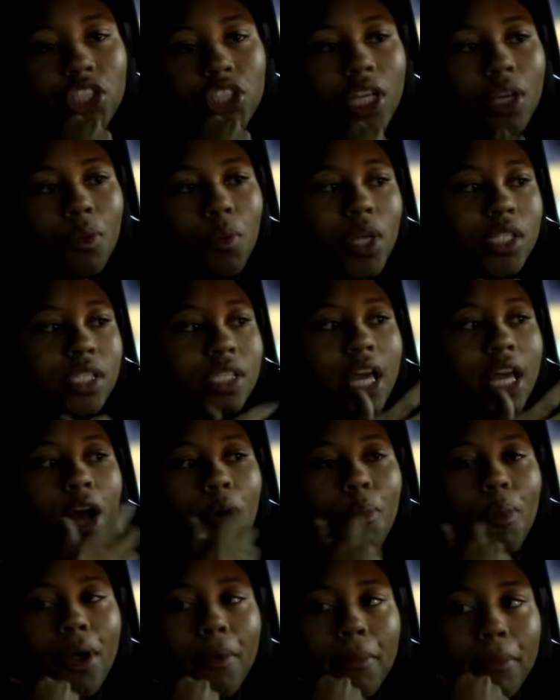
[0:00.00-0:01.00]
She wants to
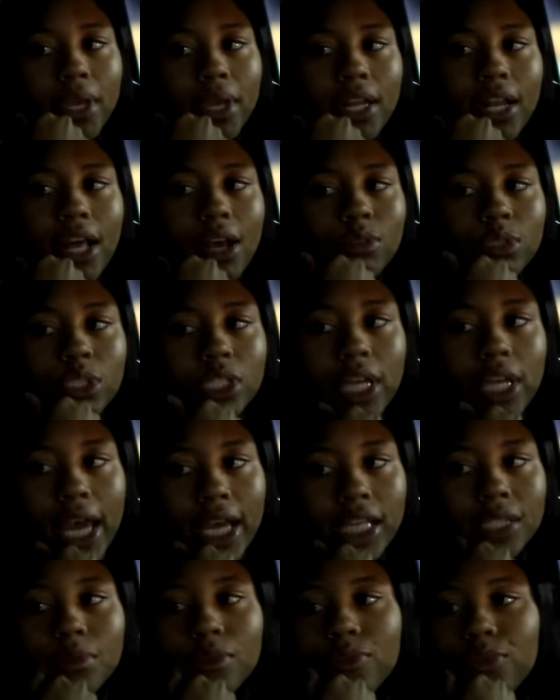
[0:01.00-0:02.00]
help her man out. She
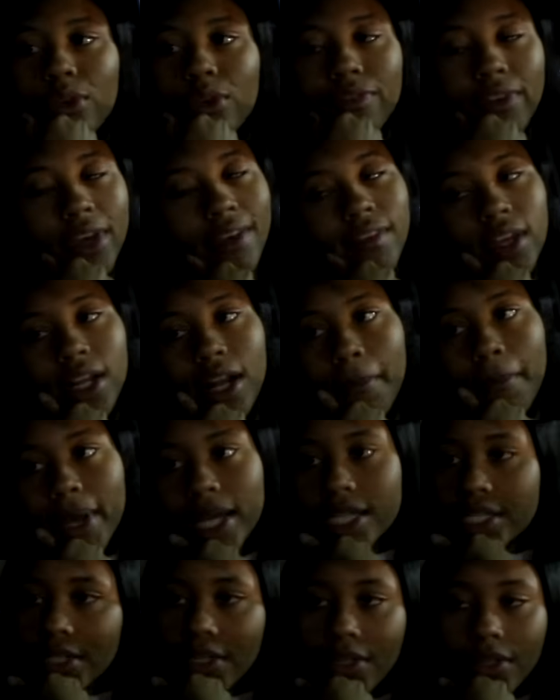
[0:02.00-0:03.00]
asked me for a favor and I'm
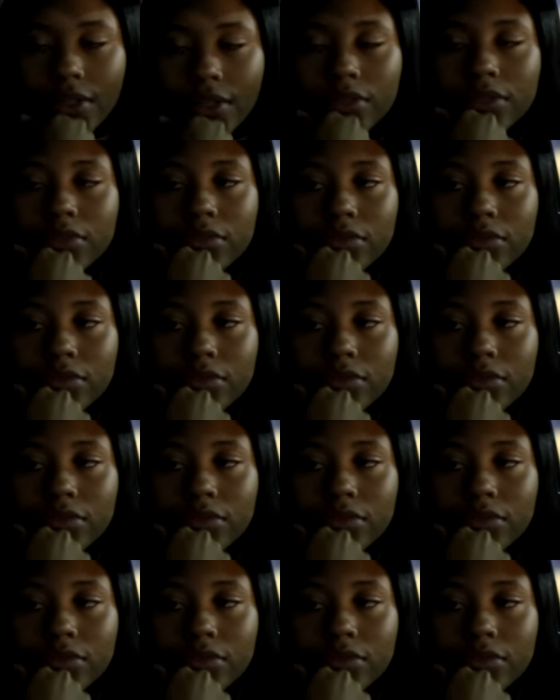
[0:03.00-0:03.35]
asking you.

===============

Your objective >> Any picture in the material is to be left out, and everything else is to be retyped as is.

Answer section >>
[0:00.00-0:01.00]
She wants to
[0:01.00-0:02.00]
help her man out. She
[0:02.00-0:03.00]
asked me for a favor and I'm
[0:03.00-0:03.35]
asking you.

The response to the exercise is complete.